▶ WORK ORDER:
Please copy out the full listing that follows exactly; no picture belongs in the copy.

★ ★ ★ ★

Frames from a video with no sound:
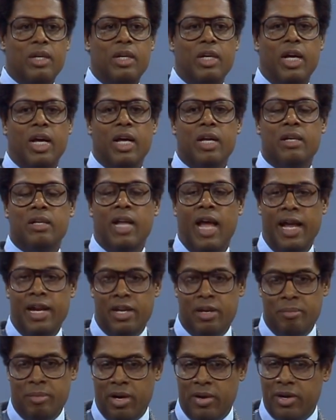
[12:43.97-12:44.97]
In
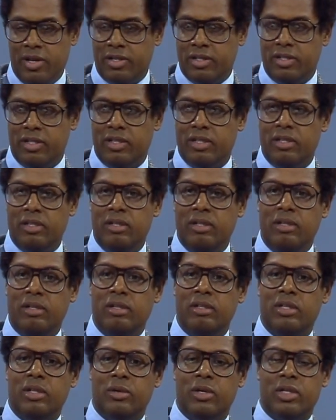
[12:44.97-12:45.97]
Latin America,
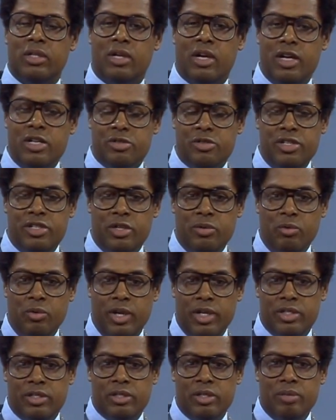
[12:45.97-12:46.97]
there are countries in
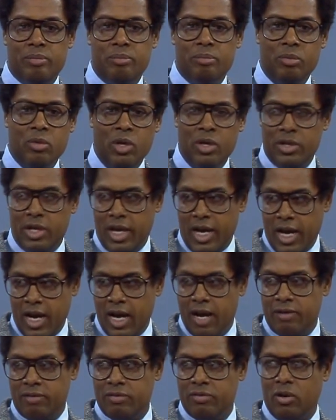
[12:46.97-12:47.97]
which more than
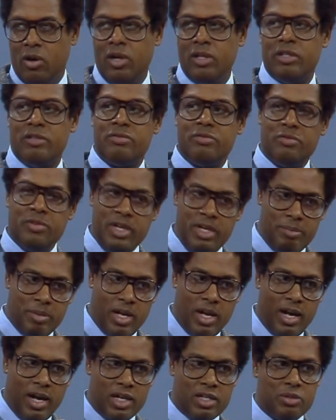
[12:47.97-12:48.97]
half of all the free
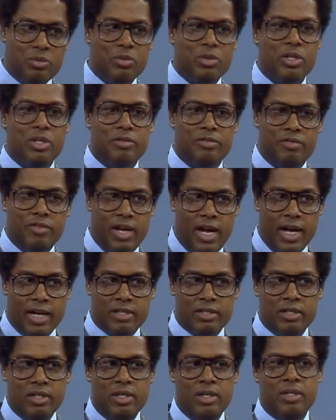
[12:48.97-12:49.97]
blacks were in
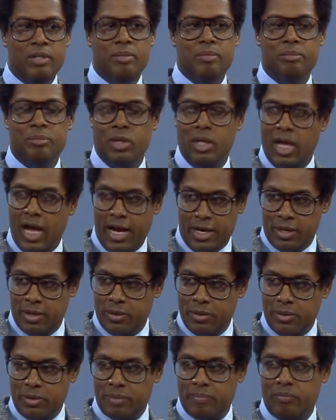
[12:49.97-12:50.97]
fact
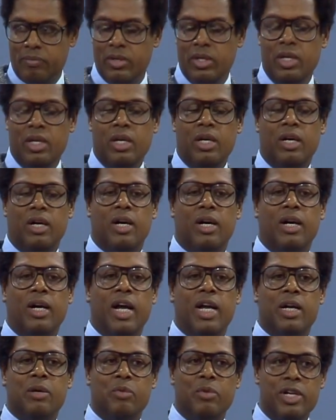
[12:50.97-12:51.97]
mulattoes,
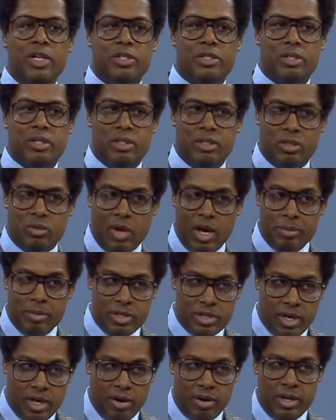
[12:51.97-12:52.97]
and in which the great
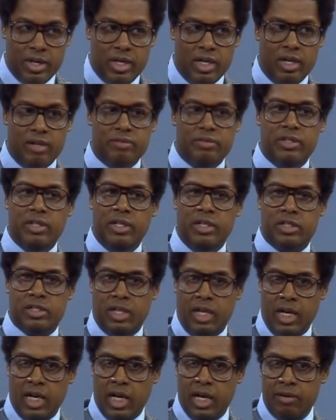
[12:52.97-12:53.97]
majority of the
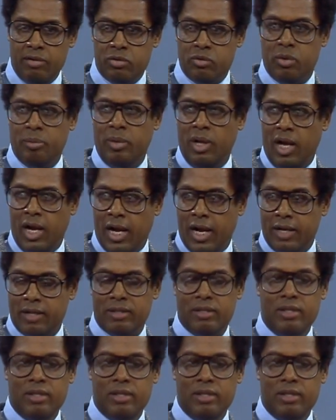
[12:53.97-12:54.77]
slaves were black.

★ ★ ★ ★

▶ ANSWER SECTION:
Frames from a video with no sound:
[12:43.97-12:44.97]
In
[12:44.97-12:45.97]
Latin America,
[12:45.97-12:46.97]
there are countries in
[12:46.97-12:47.97]
which more than
[12:47.97-12:48.97]
half of all the free
[12:48.97-12:49.97]
blacks were in
[12:49.97-12:50.97]
fact
[12:50.97-12:51.97]
mulattoes,
[12:51.97-12:52.97]
and in which the great
[12:52.97-12:53.97]
majority of the
[12:53.97-12:54.77]
slaves were black.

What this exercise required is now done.